**Excerpted data**.
■ ■ ■ ■ ■

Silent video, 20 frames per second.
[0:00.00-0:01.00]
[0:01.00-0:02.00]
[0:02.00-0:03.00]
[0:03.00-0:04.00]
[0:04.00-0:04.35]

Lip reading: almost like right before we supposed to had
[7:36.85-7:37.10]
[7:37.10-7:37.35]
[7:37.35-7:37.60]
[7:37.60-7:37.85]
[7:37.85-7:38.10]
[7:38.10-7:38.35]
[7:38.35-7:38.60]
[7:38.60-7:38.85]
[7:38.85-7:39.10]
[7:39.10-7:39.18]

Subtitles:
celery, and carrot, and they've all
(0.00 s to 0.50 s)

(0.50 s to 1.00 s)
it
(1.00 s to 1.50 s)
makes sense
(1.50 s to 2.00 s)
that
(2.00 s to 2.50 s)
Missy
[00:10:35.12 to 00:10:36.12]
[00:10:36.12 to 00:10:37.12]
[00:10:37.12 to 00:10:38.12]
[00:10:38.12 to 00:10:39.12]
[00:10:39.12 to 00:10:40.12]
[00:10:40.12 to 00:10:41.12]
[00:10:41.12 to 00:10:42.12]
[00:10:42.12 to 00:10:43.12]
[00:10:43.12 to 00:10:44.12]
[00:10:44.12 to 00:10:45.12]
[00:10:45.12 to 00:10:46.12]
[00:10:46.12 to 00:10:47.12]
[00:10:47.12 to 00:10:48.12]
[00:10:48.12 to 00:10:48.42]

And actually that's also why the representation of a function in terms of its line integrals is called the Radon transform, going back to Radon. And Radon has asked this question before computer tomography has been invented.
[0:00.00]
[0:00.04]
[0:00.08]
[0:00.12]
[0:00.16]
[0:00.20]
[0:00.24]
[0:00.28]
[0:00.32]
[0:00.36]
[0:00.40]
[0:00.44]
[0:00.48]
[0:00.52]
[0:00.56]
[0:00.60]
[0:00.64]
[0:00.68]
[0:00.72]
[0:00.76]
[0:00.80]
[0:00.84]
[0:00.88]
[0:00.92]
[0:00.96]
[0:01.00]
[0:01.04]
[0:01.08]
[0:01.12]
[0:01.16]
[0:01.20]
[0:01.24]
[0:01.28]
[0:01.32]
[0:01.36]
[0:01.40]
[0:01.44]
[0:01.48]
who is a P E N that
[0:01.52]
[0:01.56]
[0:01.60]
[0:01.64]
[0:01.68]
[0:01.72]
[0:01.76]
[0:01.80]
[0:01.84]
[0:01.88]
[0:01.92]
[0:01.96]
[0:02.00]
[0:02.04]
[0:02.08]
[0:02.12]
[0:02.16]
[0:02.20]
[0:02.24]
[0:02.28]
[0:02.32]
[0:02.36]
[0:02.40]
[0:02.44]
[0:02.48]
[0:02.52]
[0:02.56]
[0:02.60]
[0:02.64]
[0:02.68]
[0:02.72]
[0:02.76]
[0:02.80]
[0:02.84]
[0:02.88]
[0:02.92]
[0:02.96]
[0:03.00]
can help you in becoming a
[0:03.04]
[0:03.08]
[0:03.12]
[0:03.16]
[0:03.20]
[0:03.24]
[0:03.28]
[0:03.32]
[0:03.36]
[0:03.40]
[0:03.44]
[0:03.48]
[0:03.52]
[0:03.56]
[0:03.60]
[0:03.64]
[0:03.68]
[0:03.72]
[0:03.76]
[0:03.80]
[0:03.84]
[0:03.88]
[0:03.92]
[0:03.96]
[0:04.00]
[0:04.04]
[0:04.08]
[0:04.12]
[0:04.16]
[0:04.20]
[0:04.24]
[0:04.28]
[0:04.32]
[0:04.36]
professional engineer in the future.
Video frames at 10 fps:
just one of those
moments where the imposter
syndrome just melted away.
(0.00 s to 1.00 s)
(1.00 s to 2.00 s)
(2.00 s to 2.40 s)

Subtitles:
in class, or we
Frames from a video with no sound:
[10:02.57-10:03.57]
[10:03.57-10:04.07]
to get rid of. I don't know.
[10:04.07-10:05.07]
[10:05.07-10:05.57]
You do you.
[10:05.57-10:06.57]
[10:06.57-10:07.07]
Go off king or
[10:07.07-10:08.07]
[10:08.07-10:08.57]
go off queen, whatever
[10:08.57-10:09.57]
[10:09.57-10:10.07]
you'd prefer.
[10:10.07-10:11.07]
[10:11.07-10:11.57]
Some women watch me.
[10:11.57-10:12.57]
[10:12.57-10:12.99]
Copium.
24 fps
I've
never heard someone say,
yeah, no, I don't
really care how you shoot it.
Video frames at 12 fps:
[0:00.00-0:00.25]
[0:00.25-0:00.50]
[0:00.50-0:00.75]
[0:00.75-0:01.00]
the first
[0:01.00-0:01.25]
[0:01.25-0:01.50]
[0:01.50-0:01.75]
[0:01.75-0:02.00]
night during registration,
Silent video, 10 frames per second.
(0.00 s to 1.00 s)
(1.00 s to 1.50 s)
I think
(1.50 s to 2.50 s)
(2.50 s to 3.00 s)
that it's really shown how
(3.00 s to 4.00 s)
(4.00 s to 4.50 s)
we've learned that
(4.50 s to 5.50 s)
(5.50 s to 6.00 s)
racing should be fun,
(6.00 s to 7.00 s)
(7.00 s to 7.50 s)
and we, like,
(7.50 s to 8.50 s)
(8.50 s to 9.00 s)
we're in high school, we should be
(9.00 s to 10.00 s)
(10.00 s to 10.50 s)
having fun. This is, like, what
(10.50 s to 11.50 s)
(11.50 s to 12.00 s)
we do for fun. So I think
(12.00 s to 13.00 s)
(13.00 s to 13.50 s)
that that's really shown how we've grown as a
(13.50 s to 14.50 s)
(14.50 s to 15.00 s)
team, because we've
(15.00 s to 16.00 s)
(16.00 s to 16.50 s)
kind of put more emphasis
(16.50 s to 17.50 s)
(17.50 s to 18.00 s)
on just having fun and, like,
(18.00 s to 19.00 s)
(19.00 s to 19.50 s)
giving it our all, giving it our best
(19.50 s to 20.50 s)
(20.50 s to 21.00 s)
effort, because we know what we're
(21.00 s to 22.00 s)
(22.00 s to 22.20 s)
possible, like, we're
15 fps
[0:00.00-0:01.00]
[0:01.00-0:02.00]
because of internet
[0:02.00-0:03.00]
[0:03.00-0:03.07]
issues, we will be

■ ■ ■ ■ ■

**What is required**.
Above are some records; copy exactly the lines from the one with "[00:10:39.12 to 00:10:40.12]" through the one with "[00:10:47.12 to 00:10:48.12]", both included, and no others.

**Your solution**.
[00:10:39.12 to 00:10:40.12]
[00:10:40.12 to 00:10:41.12]
[00:10:41.12 to 00:10:42.12]
[00:10:42.12 to 00:10:43.12]
[00:10:43.12 to 00:10:44.12]
[00:10:44.12 to 00:10:45.12]
[00:10:45.12 to 00:10:46.12]
[00:10:46.12 to 00:10:47.12]
[00:10:47.12 to 00:10:48.12]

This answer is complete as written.